И только теперь Оленич вспомнил очаровательного майора авиации, «ночную ведьму», приятельницу или подружку капитана Истомина. Нино Чейшвили! Смерть комиссара Дороша совсем отбила память, но теперь он сразу вспомнил ее и вспомнил все трудности, которые преодолевали на пути друг к другу двое влюбленных. Вот погиб хороший человек. И каждый день, и каждый час гибнут хорошие люди. И никто не знает, сколько времени осталось жить любому из живых, но люди не находят ни времени, ни решимости, чтобы просто подойти и сказать: я уважаю тебя и люблю. Теряем все, даже жизнь, так и не испытав выпавшего счастья.

Оленич, взволнованный мгновенными воспоминаниями и мыслями, схватил телефонную трубку.

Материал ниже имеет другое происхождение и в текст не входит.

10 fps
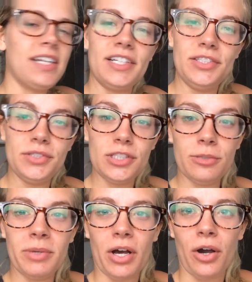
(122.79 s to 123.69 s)
I could do a
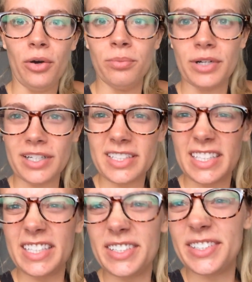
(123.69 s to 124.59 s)
little bit of homework.
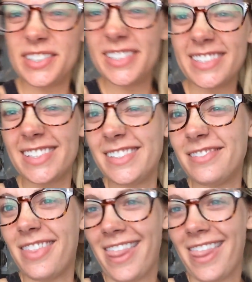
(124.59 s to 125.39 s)
Ew, who wants to do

— Старший лейтенант Оленич!

— О! Поздравляю! Я очень коротко: как там Павел? Порядок?

— Да, он в полном порядке.

— Ему тяжело сейчас?

— Здесь всем тяжело.

Послышался мягкий, но все же слегка гортанный смех:

— То, что всем тяжело, понятно. А если Павлу трудно, всем остальным трижды труднее.

— Наверное, так оно и есть. Он обрадуется вашему привету.

— Передайте — вечером махну ему крылом…

Связь оборвалась.

Хорошие вести приятно передавать. От них всем хорошо. Приятные вести умножают силу. Оленич это знал и, понимая, как сейчас трудно капитану Истомину, спешил с этой вестью к нему. Надо немедленно передать весь разговор, пока не забылись чудесные слова, пока не улетучилось лирическое настроение от разговора.

У Оленича тоже полегчало на душе, усталости словно и не было.